Generating the “thumbnail” images for the photo frame is done by sorting the source image files in an album (think find | sort), and feeding that file list to the STDIN of the following Python script. This script basically decides whether an image is portrait or landscape, and then uses ImageMagick to perform the processing described above. Again, the outcome is captured via datalad run.
import sys
import os
from PIL import Image
portrait_cmd = "magick '{fpath}' -auto-orient -thumbnail 2073600@ -gravity center -background black -extent 1080x1920 -set filename:f '{outdir}/%t.%e' +adjoin '%[filename:f]'"
landscape_cmd = 'magick montage {fpaths} -auto-orient -geometry 1080x640+2+2 -tile 1x{nimgs} -background black "{outdir}/montage{idx}.jpg"'
montages = 0
landscape_stack = []
def montage_stack():
return landscape_cmd.format(
fpaths=' '.join(f'"{fp}"' for fp in landscape_stack),
outdir=sys.argv[1],
idx=f'{montages}'.zfill(4),
nimgs=len(landscape_stack)
)
for f in sys.stdin:
cmd = None
try:
im = Image.open(f.strip())
except Exception as e:
print(e)
continue
if im.size[0] < im.size[1] or im.getexif().get(274, 0) > 4:
# portrait image
cmd = portrait_cmd.format(
fpath=f.strip(),
outdir=sys.argv[1],
)
else:
landscape_stack.append(f.strip())
if len(landscape_stack) == 3:
montages += 1
cmd = montage_stack()
landscape_stack = []
if cmd:
print('.', end='', flush=True)
os.system(cmd)
if landscape_stack:
os.system(montage_stack())
print('')
All that is left to do is uploading the images via rsync, where they are displayed in a FIM-generated slideshow (fim --slideshow=15 -a -o fb -q -u --no-history -R -- ./).
The frame
I built the frame from a piece of cherry wood that I cut into boards with a chainsaw, many years ago.
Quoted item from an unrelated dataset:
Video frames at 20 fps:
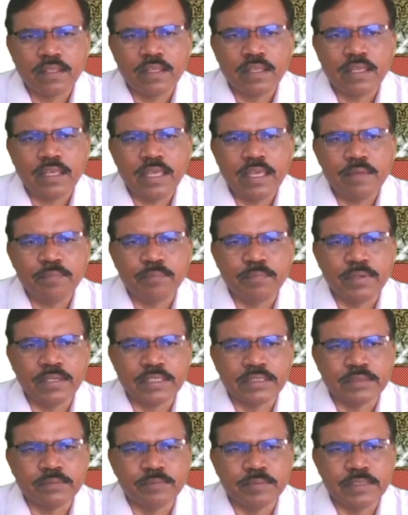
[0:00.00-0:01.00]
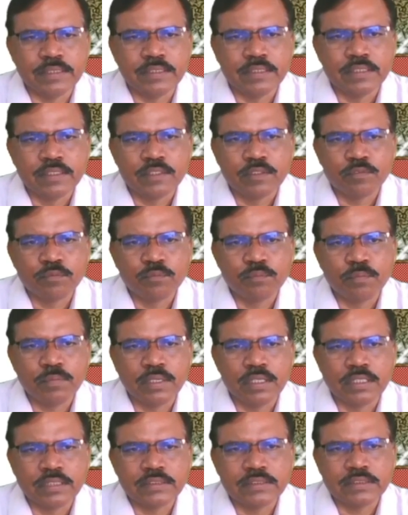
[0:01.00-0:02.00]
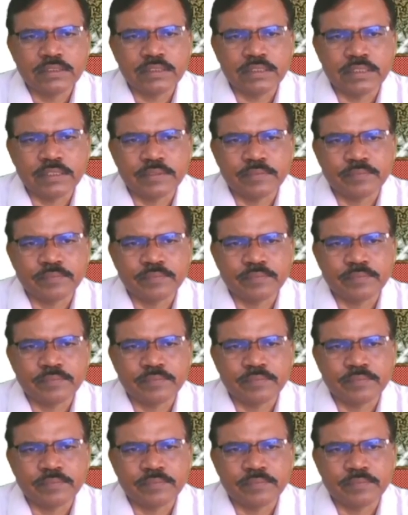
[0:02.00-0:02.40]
A plus B plus C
The live edge of the wood is kept and together with the chainsaw marks creates a unique piece. The screen is mounted into a 3mm HDF sheet, with a cutout that fits the screen exactly. On the front, a black-cardboard passe-partout and an acryl glass pane finish the frame. The assembly is mounted in the back into groves cut with a router and is secured by small screws. The rest is hot-glue.

The finished photo frame (front and back).
Over the past weeks, many pictures have rejuvenated memories of friends and family — exactly what I was hoping for. Everything needed to enjoy the pictures is to turn the power on. No cloud, no account, nor terms of use.